I have a theory. If "The Postman" came out today instead of 1997, more people would like it.
[Laughs] Well, I always thought it was a really good movie! I always thought I probably started it wrong. I should have said something like "once upon a time." Because it was just like a modern-day fairy tale -- it wraps itself up with a storybook ending with the statue. You know, I thought it was a pretty funny movie set against the idea of a Superman -- somebody stepping up. But in this case, it's a very humble guy whose nothing but a liar [laughs] -- delivers mail and burns half of it just to stay alive. So, I like the movie.
It just seems that kind of thing would go over better today. It's a theory, I have no idea if I'm right.
I don't know either. I know that if you revisit the movie, that's a good thing to do. You can go back and revisit some movies that made well over $100 million and you might not care anything about them. And you can go back and maybe review a movie like that -- you know, it was a pretty big, epic movie.
It annoys me when I see "Waterworld" mentioned in those box office bombs lists, because it's not true. It made money. Do you ever want to speak up or write in when you see that?
Yeah, I've probably said it ad nauseum, but people don't give a shit [laughs], so, it doesn't really matter. It just is what it is. But it stands up as a really exotic, cool movie. I mean, it was flawed -- for sure. But, overall, it's a very inventive, cool movie. It's pretty robust.
I'd be remiss if I didn't bring up that we're approaching the 25th anniversary of "Bull Durham." What do you feel is its legacy?
Well, the truth is, when you have a career, you know the forensics of it. And I've had a pretty interesting career, I guess, because I've done a variety of movies. Most of these movies, people try to make the second and third one and I never made a second one. The legacy of certain things is sometimes I forgot how beloved those movies are and then understand all the people in charge, how they passed on these movies. They said, "Look, I'll make it for a couple of million dollars" -- and they were saying they didn't want to make it. And Ron [Shelton] and I basically said that we needed a little more than that. So, they made a beloved movie for $6 million. You know, not a horror film that became a cult favorite -- we made a mainstream movie for that amount of money, a boy-girl movie. And, you know, those are the movies that I'm attracted to. So, some of them are going to work and some of them are not. I've never tried to stick myself into studio blockbusters -- it's nice to be a part of them, but it's never been a strategy to just work with A-list directors, period. No. I've worked with a lot of first time writers and directors -- you know, that's what I've done.

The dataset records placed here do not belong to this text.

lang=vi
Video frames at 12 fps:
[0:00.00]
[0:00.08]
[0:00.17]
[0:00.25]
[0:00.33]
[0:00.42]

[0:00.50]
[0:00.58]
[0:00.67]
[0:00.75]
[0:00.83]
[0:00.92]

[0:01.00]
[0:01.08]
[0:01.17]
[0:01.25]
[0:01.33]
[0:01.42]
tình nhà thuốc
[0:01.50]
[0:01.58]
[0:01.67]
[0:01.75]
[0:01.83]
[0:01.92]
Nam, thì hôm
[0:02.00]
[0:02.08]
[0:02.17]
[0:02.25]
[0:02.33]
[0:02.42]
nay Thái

You may not have inserted yourself into blockbusters, but you had to realize at a certain point that you had become a movie star.
I guess when you make a million dollars, you feel like you want to tell somebody. And, you know, it's kind of gross with the background that you don't ask a person what they make or how much they got paid for it. But, you know [laughs], you make a million dollars and you kind of go, "Holy shit!"
I would imagine.
And it's like, I guess, does that define it? No. But you kind of went, "God, I'm able to do this. I'm able to really do this." "The Untouchables," I remember I got that [amount] for the first time. And I remember they were only going to pay me $800,000 -- I say "only," that's not "only," they're going to spend $800,000. I made $750,000 for "No Way Out" and they came to me for "The Untouchables" and they said they'd offer me $800,000. And I said, "It's got to be a million." And they said, "We can't do it." And I said, "Yes, you can." I got the remaining $200,000 deferred at the point the movie came out, so I got to my million. And I was able to tell my parents, "Your son, the fuck up, finally did it. It worked out OK."